No ano 2000, os municípios de Roteiro (20,41%), Barra de Santo Antônio (18,21%) e Feliz Deserto (13,70%) foram os que apresentaram as maiores taxas de fecundação por mil mulheres na faixa etária de 10 a 14 anos. Já em 2010, Japaratinga (14,42%), São Luís do Quitunde (16,03%) e, novamente, Feliz Deserto (15,81%) lideraram a lista de adolescentes grávidas com idade inferior a 14 anos.
Em Maceió, a diminuição foi nas duas faixas de idade: de 10 a 14 anos, redução de 5,25% para 5,01%; de 15 a 19 anos, de 89,99% para 73,21%. Caroline Tenório explica que sua pesquisa não incluiu entrevistas com as adolescentes, para conseguir analisar os aspectos sociais dessas jovens.
Grávida aos 14, menina casou-se aos 10 e acha que demorou a engravidar
Entrevistada por telefone com o consentimento da mãe, que não permitiu imagens nem contato pessoal, a garota Fernanda disse ao CadaMinuto Press que deixou de estudar há algum tempo, quando precisou cuidar da irmã para que a mãe pudesse sair de casa e trabalhar. Desde então, ela não retornou à sala de aula e nem tem previsão de quando isso aconteça com a previsão do nascimento da filha.
"Eu sempre tive o sonho de ser mãe, mas nunca consegui engravidar. Quando soube que estava grávida fiquei sem ação, pois pensei que não podia ter filhos. Nunca parei para pensar como será meu futuro, nem como vou voltar a estudar. A minha mãe ficou nervosa no começo pela minha idade, mas agora está tudo bem", contou Fernanda.
A garota será mãe de uma menina fruto de uma relação estável com um homem quase oito anos mais velho do que ela.
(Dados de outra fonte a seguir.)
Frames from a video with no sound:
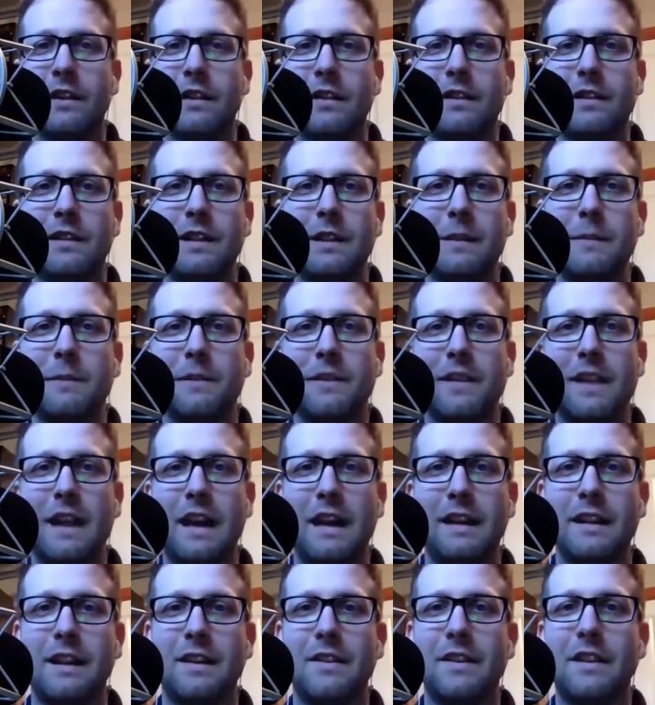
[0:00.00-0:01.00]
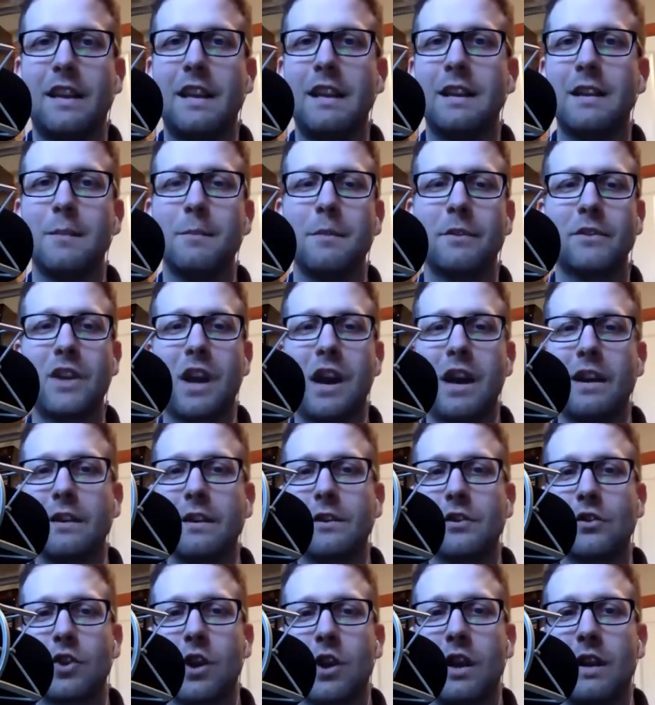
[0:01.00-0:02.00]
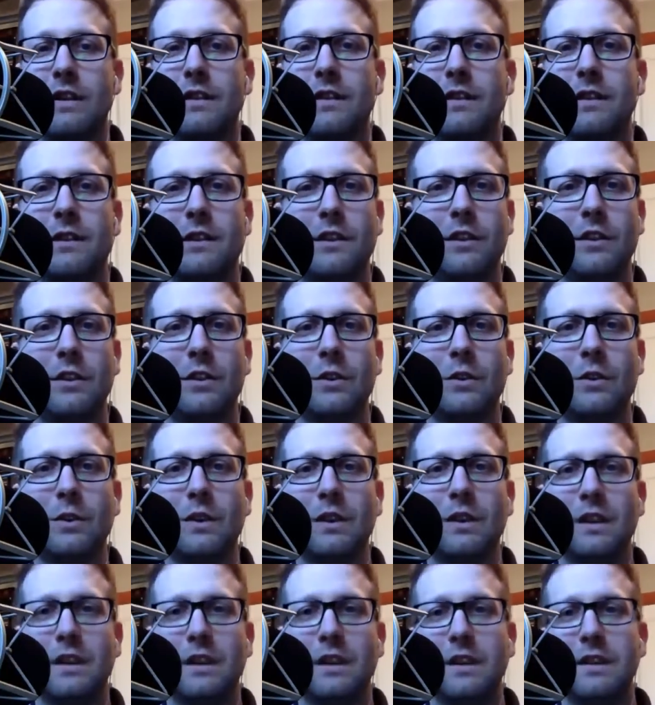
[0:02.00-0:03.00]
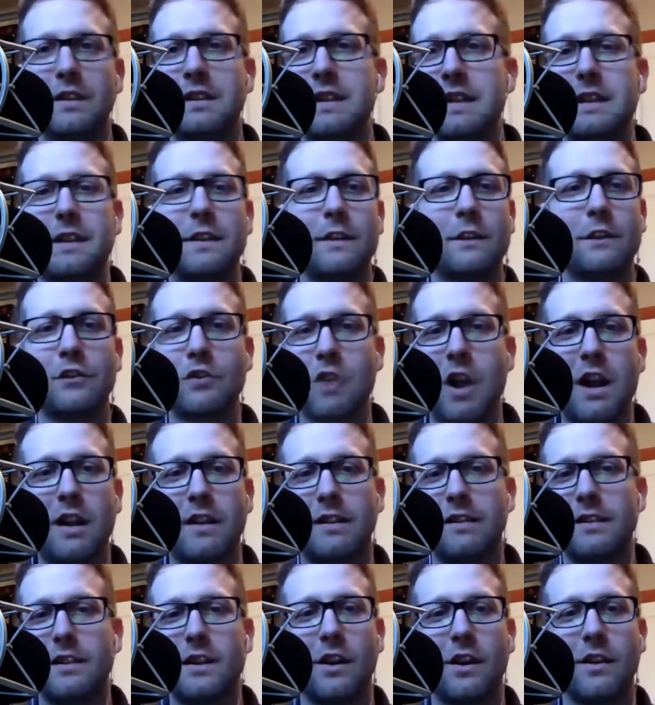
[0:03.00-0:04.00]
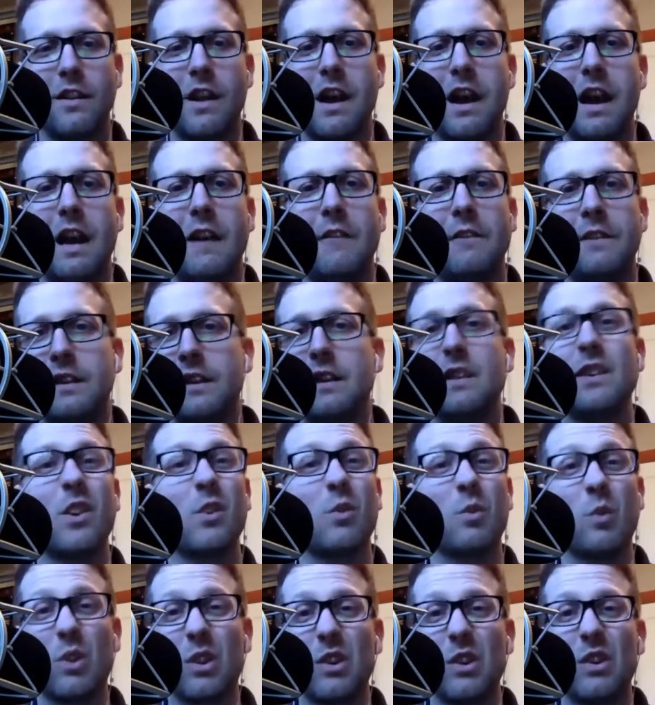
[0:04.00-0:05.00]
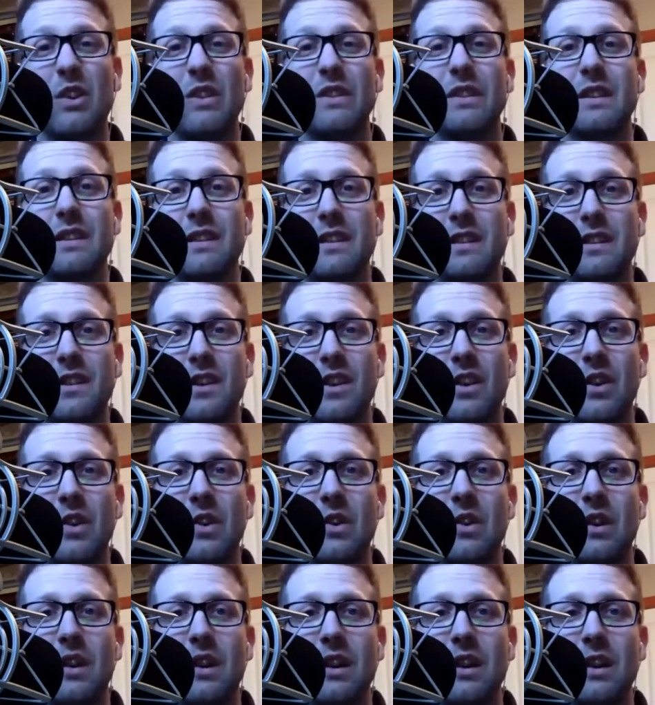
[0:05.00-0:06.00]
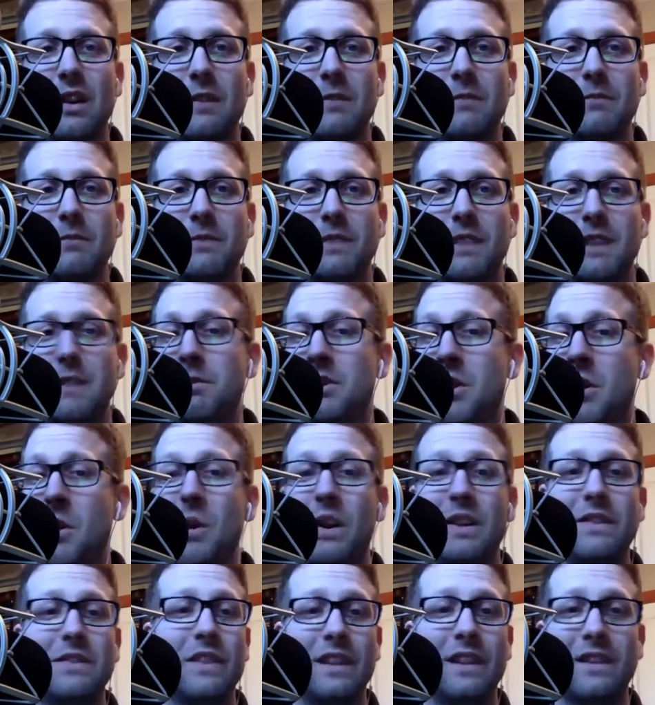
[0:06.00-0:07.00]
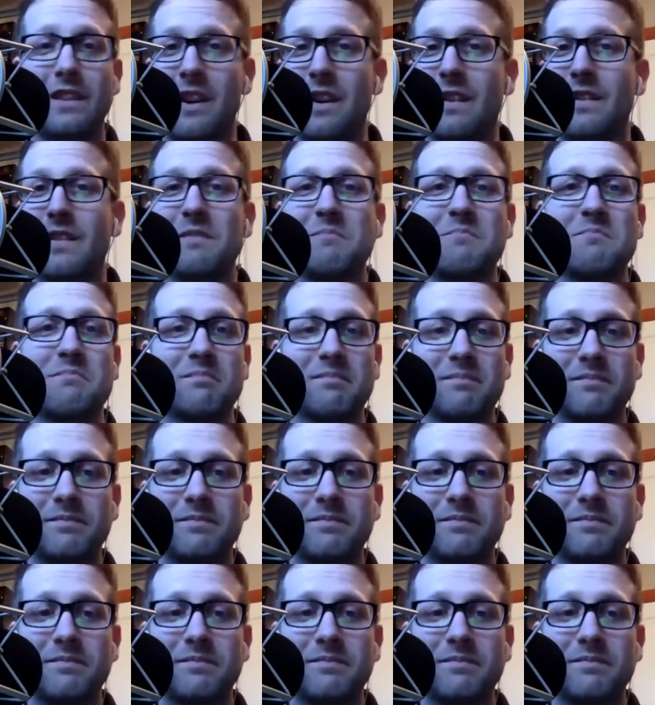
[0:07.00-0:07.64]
It seems that uh, the kingdom of God is trying to deconstruct in our lives and in our world. And so um, keep going. That's awesome.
Mesmo tendo suas expectativas para engravidar, Fernanda admite não ter feito planos para o futuro nem imaginado como será a criação da criança.
Assim como a personagem entrevistada nesta reportagem, muitas meninas planejam engravidar ainda na adolescência e outras tantas não usam o anticoncepcional, apesar da orientação.
Prevenção é ignorada por medo e vergonha
Carmem Nascimento, técnica do Programa Saúde da Mulher da Secretaria de Estado da Saúde (Sesau), explica que o órgão não tem um programa específico para orientação das adolescentes sobre a gestação precoce, mas que trabalha em parceria com os municípios.
Em cada cidade, os adolescentes são orientados nas escolas sobre os riscos de uma gravidez precoce através dos Núcleos de Apoio à Saúde da Família (NASFs), que informam sobre cada método, o modo de uso e quais são fornecidos pelo poder público.
Alguns municípios disponibilizam um grupo específico para tratar sobre o assunto com os jovens. “Infelizmente, mesmo com anos de trabalho, as equipes de apoio à saúde nas escolas não conseguiram reduzir o número de gestantes adolescentes e isso ocorreu por vários motivos”, lamentou Carmem.
Segundo a servidora pública, muitas das adolescentes grávidas revelam que não usam o anticoncepcional por medo da mãe ou pai descobrir que já mantém relações sexuais. “Outras têm vergonha de ir ao posto de saúde pegar o preservativo. Com isso, nós percebemos que não é falta de conhecimento”, concluiu.
Independente da classe social do casal, a gravidez precoce atrapalha o desenvolvimento da menina, pois limita sua vida social e compromete os planos para o futuro, como as construções da formação educacional e da carreira profissional.